What you return must match the entries word for word, minus the pictures.

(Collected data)
· · · ·

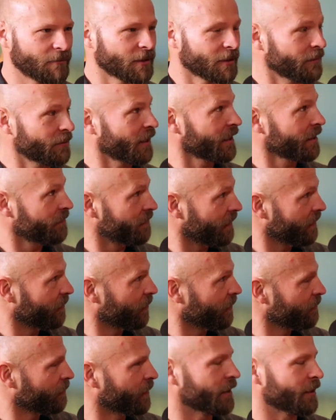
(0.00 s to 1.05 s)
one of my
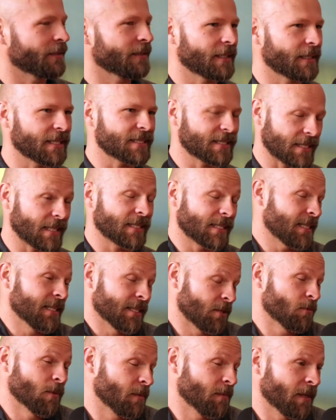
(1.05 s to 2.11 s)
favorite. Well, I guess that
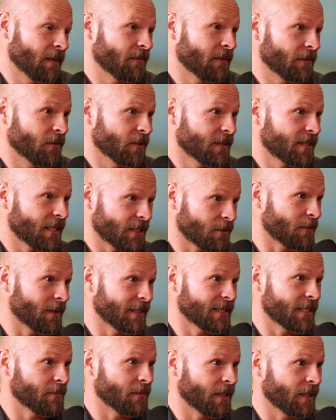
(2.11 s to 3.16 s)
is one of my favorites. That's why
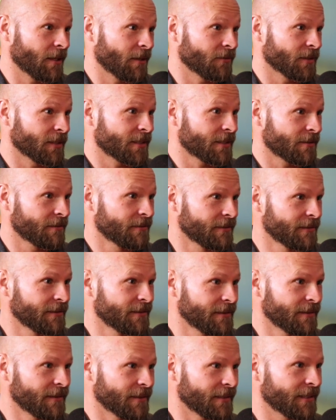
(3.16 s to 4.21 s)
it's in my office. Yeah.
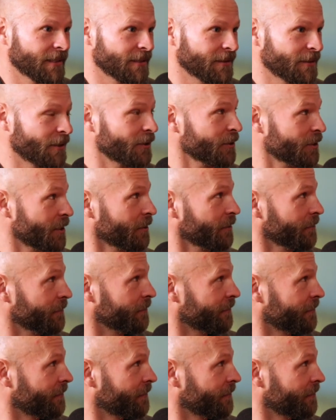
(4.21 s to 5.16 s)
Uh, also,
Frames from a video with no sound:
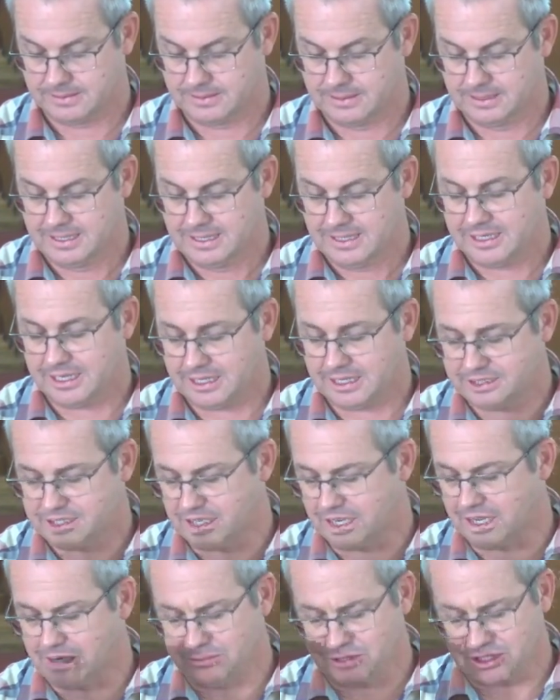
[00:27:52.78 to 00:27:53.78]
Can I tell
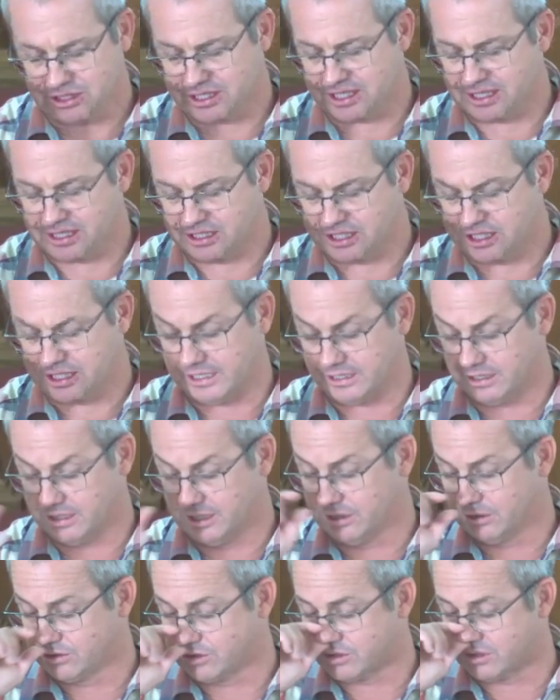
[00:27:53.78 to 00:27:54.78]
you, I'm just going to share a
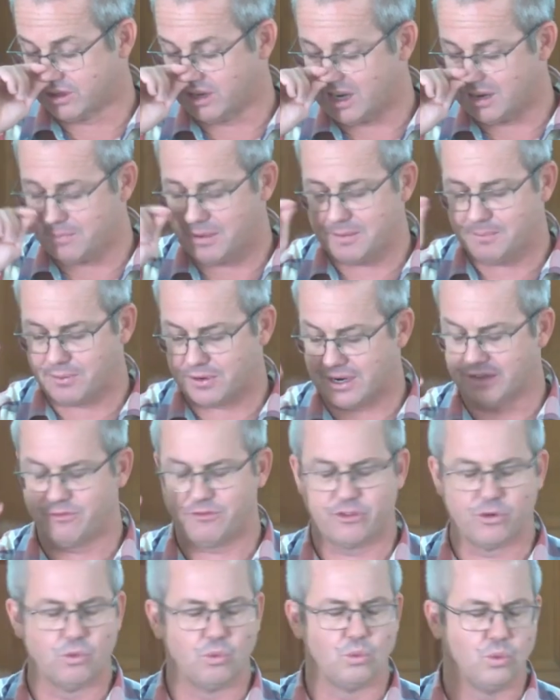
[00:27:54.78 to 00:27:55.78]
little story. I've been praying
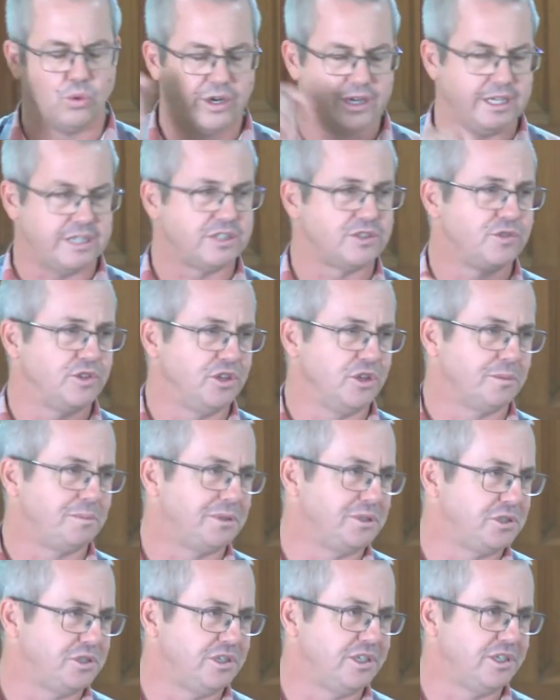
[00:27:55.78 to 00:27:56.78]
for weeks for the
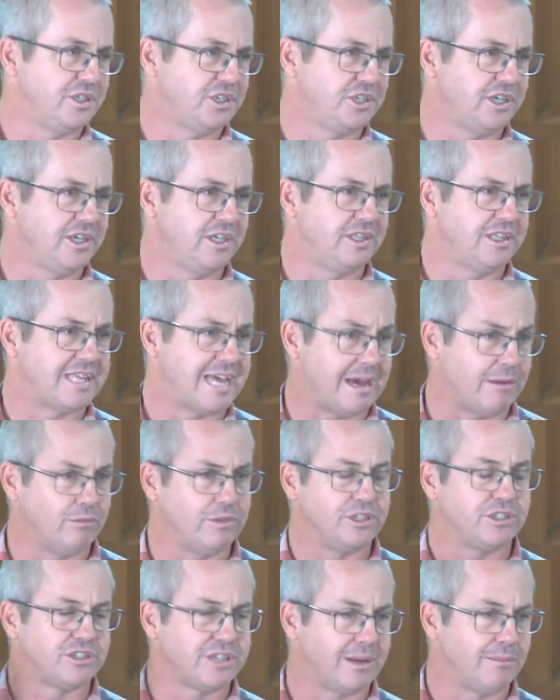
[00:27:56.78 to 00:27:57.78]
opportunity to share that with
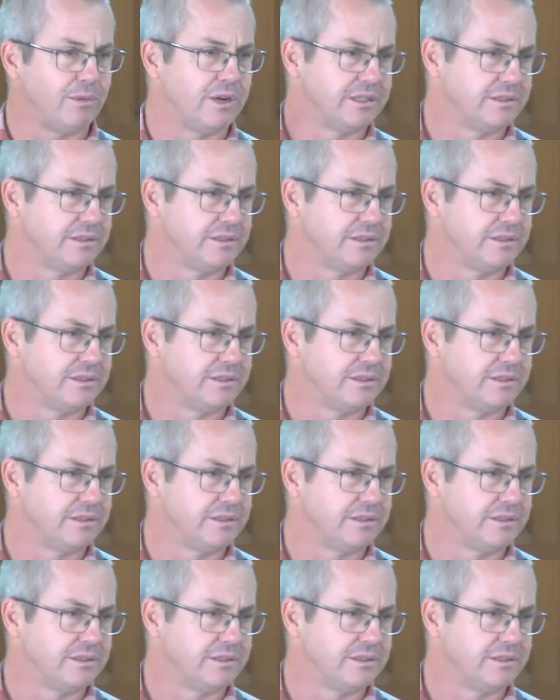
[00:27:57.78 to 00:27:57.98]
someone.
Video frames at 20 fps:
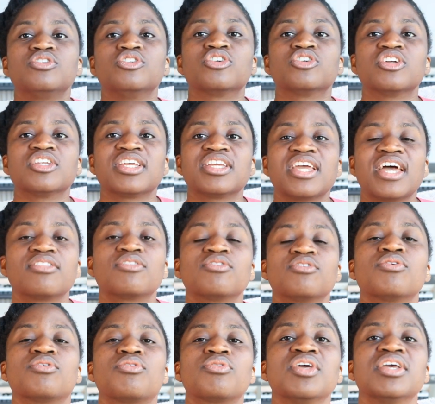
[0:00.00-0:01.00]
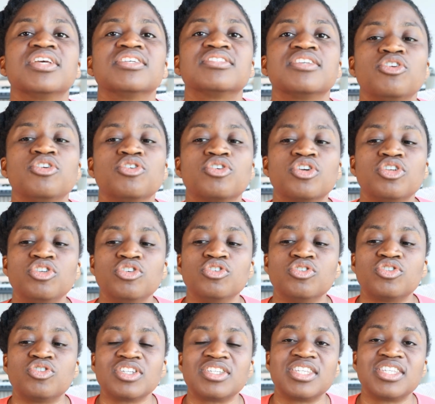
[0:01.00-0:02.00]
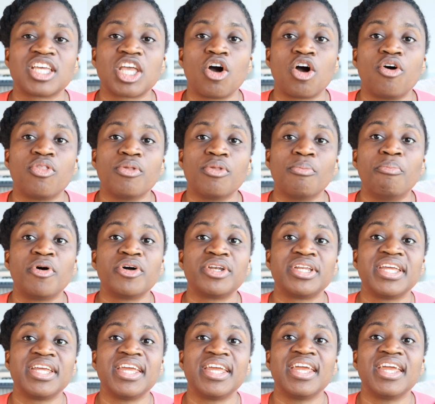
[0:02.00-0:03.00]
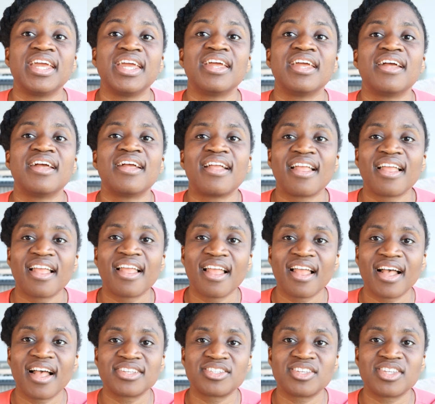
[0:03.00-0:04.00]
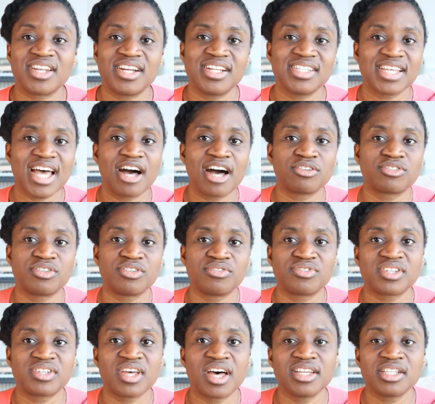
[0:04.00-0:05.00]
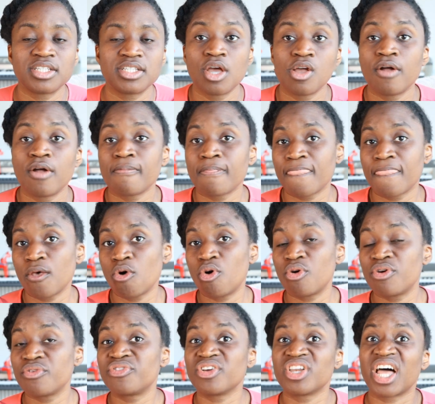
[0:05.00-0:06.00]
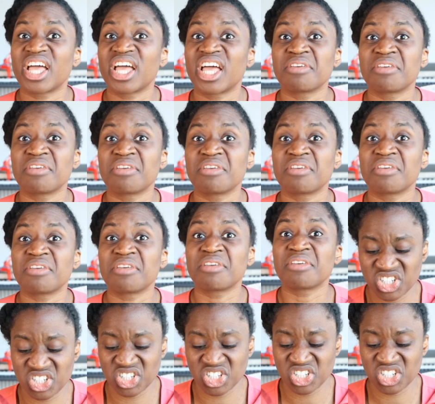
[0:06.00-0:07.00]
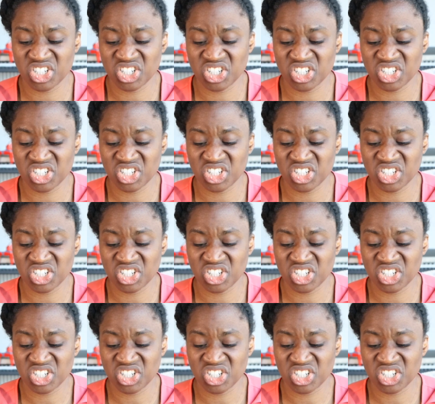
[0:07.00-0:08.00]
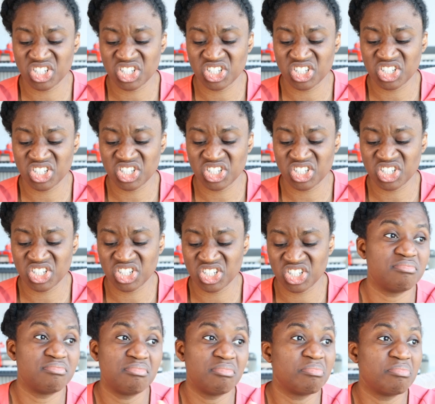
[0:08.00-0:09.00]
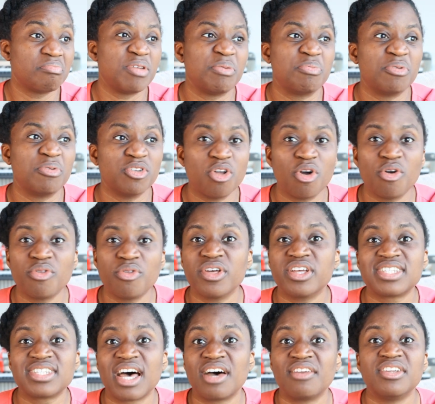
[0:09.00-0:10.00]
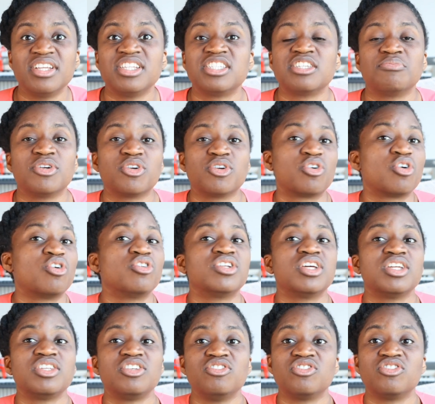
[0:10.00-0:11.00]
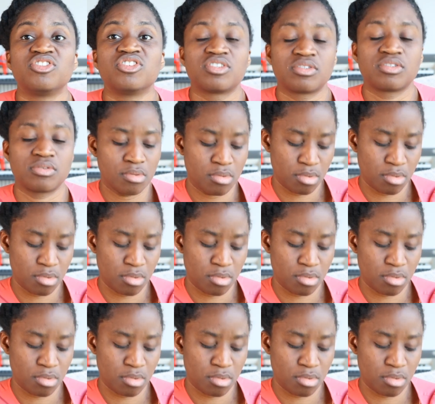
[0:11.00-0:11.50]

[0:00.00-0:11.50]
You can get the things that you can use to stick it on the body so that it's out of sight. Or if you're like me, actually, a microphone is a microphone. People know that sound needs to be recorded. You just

· · · ·

* _COMPLETED EXERCISE_:
(0.00 s to 1.05 s)
one of my
(1.05 s to 2.11 s)
favorite. Well, I guess that
(2.11 s to 3.16 s)
is one of my favorites. That's why
(3.16 s to 4.21 s)
it's in my office. Yeah.
(4.21 s to 5.16 s)
Uh, also,
Frames from a video with no sound:
[00:27:52.78 to 00:27:53.78]
Can I tell
[00:27:53.78 to 00:27:54.78]
you, I'm just going to share a
[00:27:54.78 to 00:27:55.78]
little story. I've been praying
[00:27:55.78 to 00:27:56.78]
for weeks for the
[00:27:56.78 to 00:27:57.78]
opportunity to share that with
[00:27:57.78 to 00:27:57.98]
someone.
Video frames at 20 fps:
[0:00.00-0:01.00]
[0:01.00-0:02.00]
[0:02.00-0:03.00]
[0:03.00-0:04.00]
[0:04.00-0:05.00]
[0:05.00-0:06.00]
[0:06.00-0:07.00]
[0:07.00-0:08.00]
[0:08.00-0:09.00]
[0:09.00-0:10.00]
[0:10.00-0:11.00]
[0:11.00-0:11.50]

[0:00.00-0:11.50]
You can get the things that you can use to stick it on the body so that it's out of sight. Or if you're like me, actually, a microphone is a microphone. People know that sound needs to be recorded. You just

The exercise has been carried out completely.